**EXERCISE BRIEF:** Below is a set of records; reproduce them exactly without their pictures.

**RECORD EXTRACTS:**
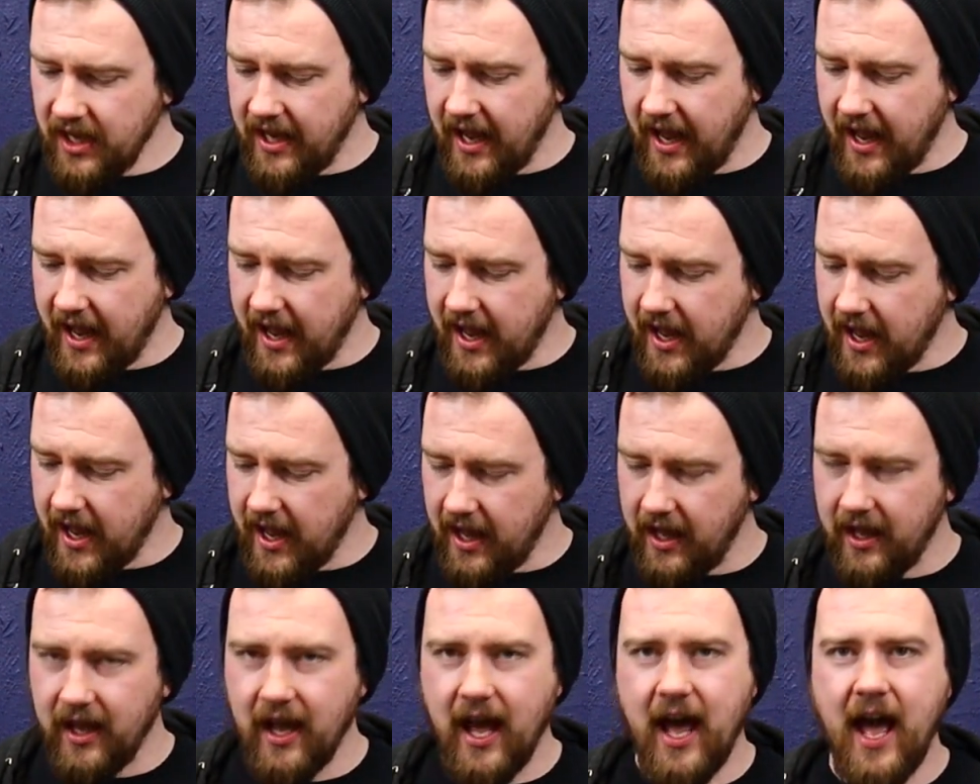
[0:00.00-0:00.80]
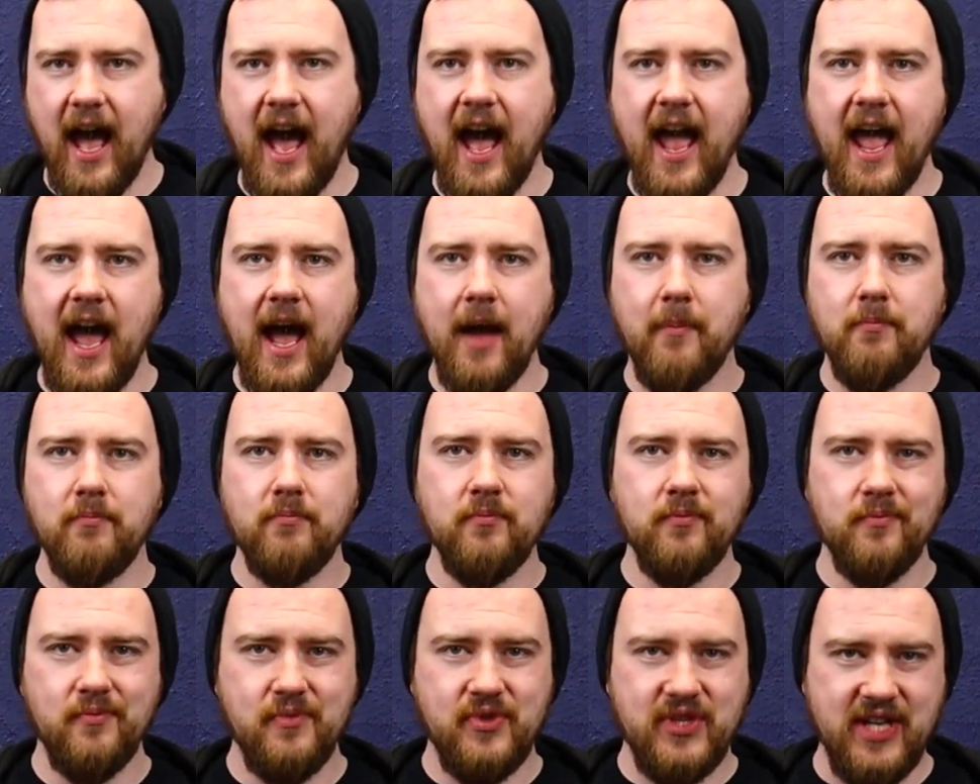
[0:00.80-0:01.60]
I
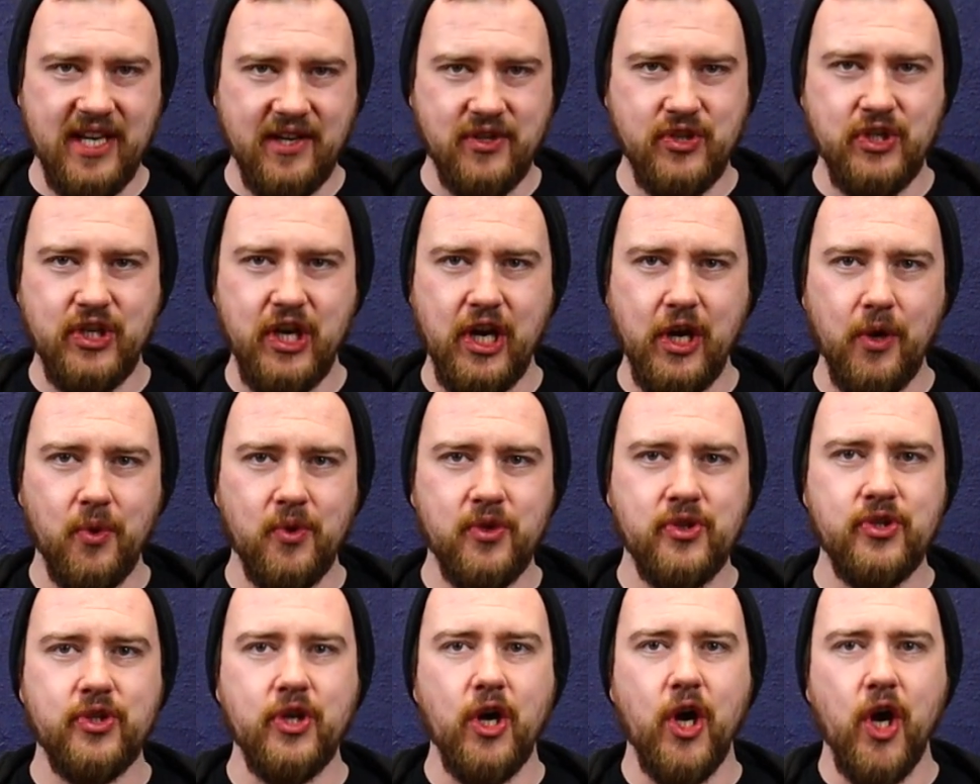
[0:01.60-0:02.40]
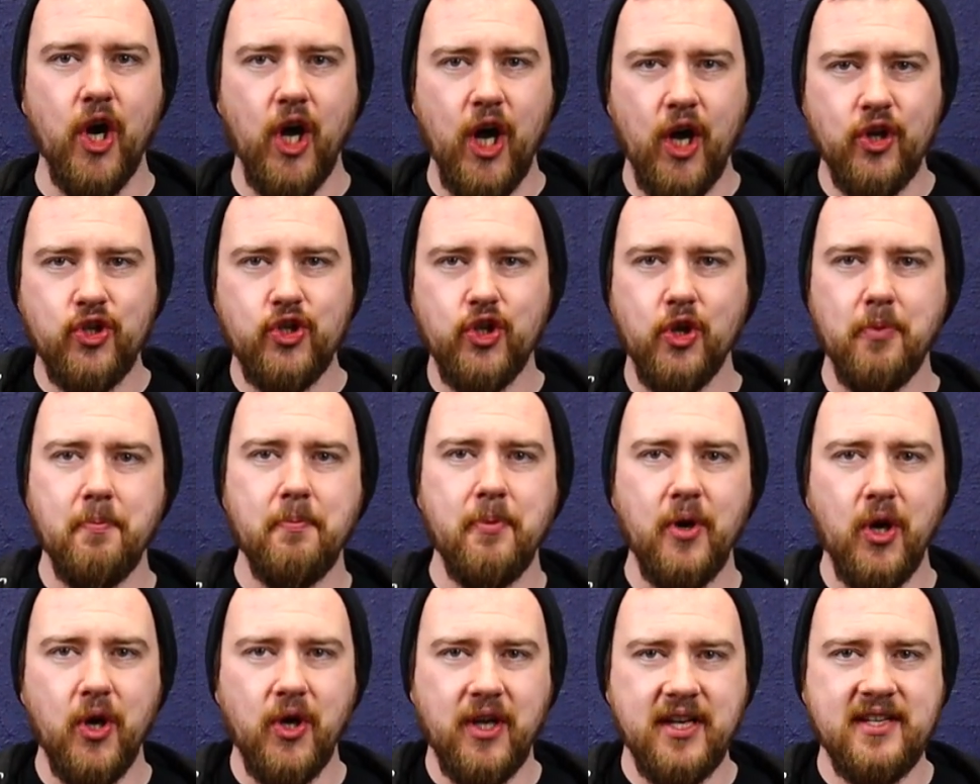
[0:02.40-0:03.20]
am 6'2", so a
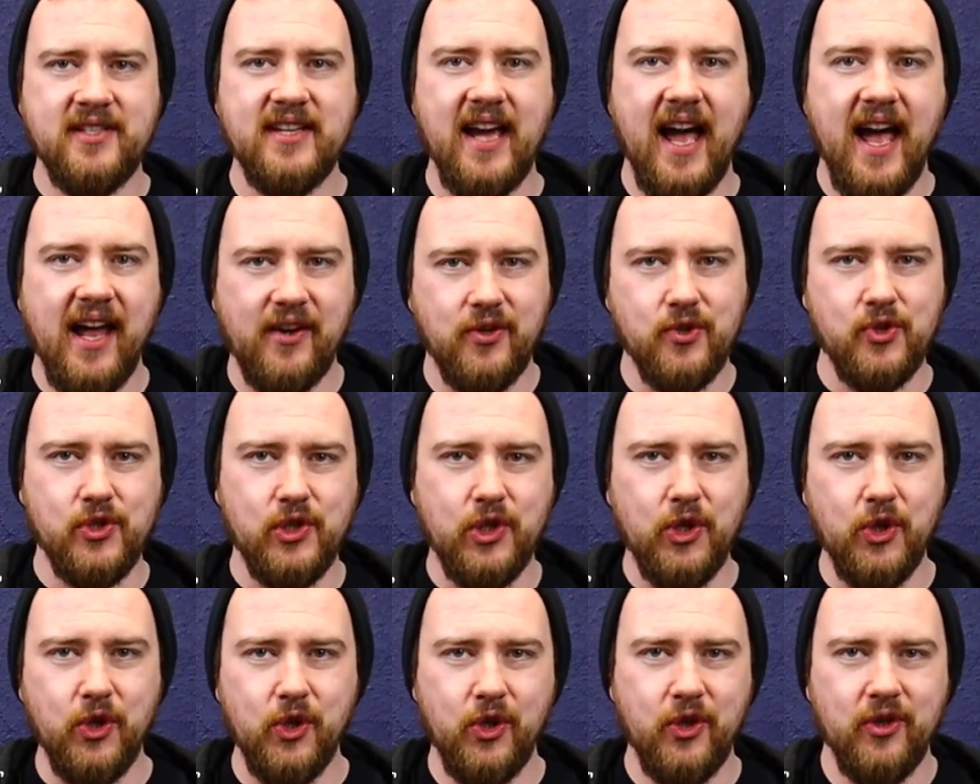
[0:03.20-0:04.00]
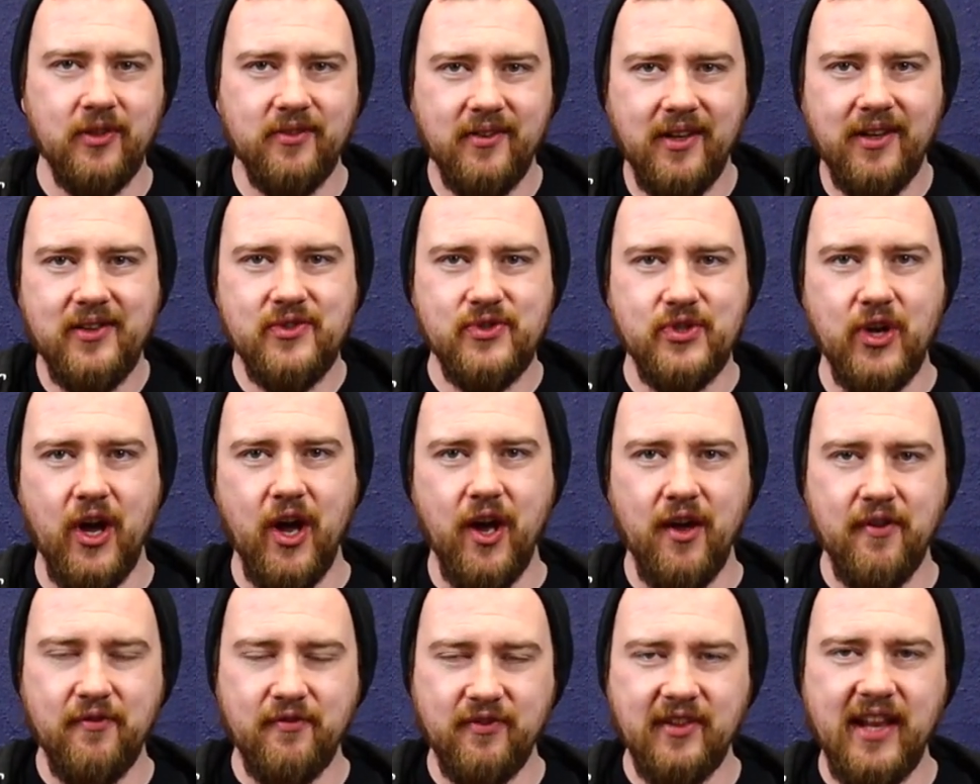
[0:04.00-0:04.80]
jumbo guitar does look
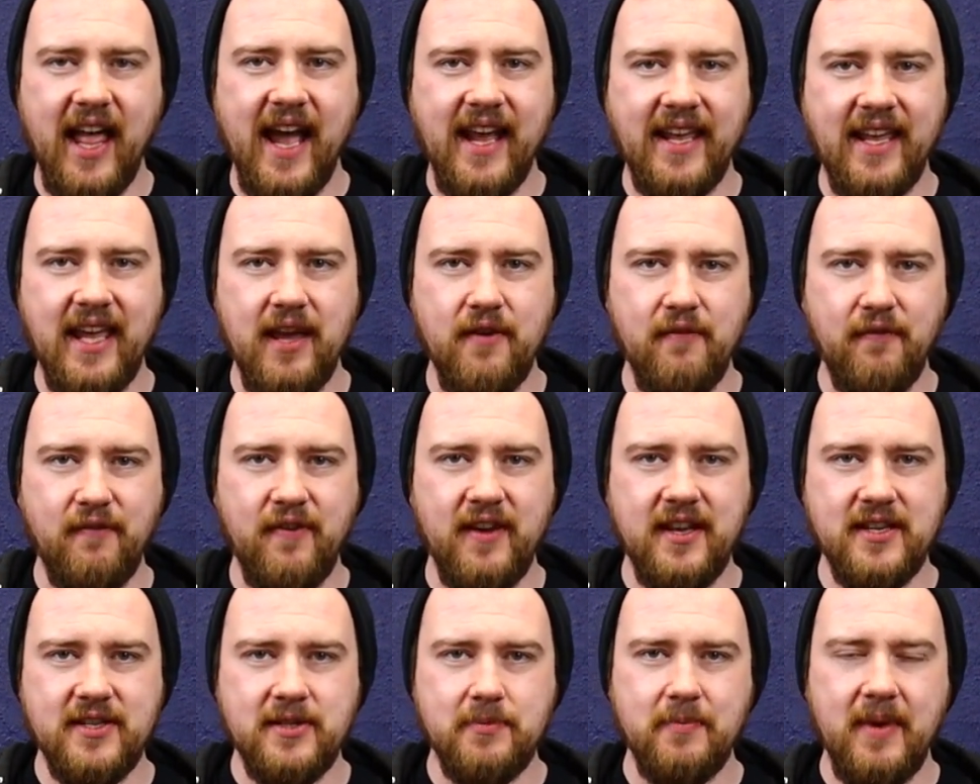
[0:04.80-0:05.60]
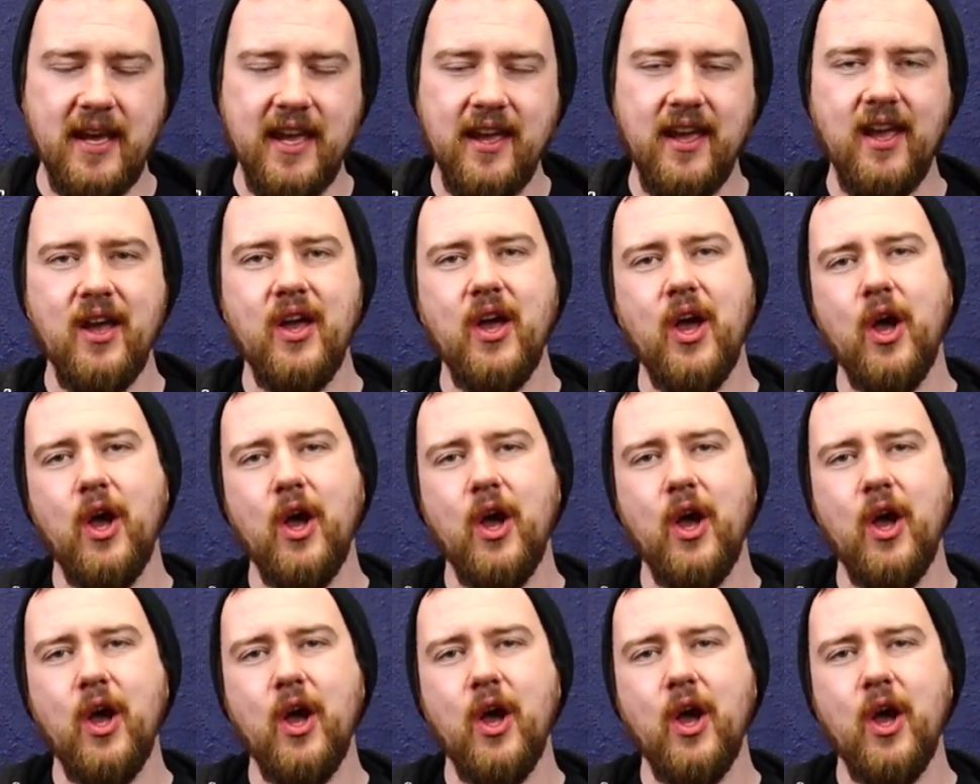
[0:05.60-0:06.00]
sort of like it fits me,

**WRITTEN SOLUTION:**
[0:00.00-0:00.80]
[0:00.80-0:01.60]
I
[0:01.60-0:02.40]
[0:02.40-0:03.20]
am 6'2", so a
[0:03.20-0:04.00]
[0:04.00-0:04.80]
jumbo guitar does look
[0:04.80-0:05.60]
[0:05.60-0:06.00]
sort of like it fits me,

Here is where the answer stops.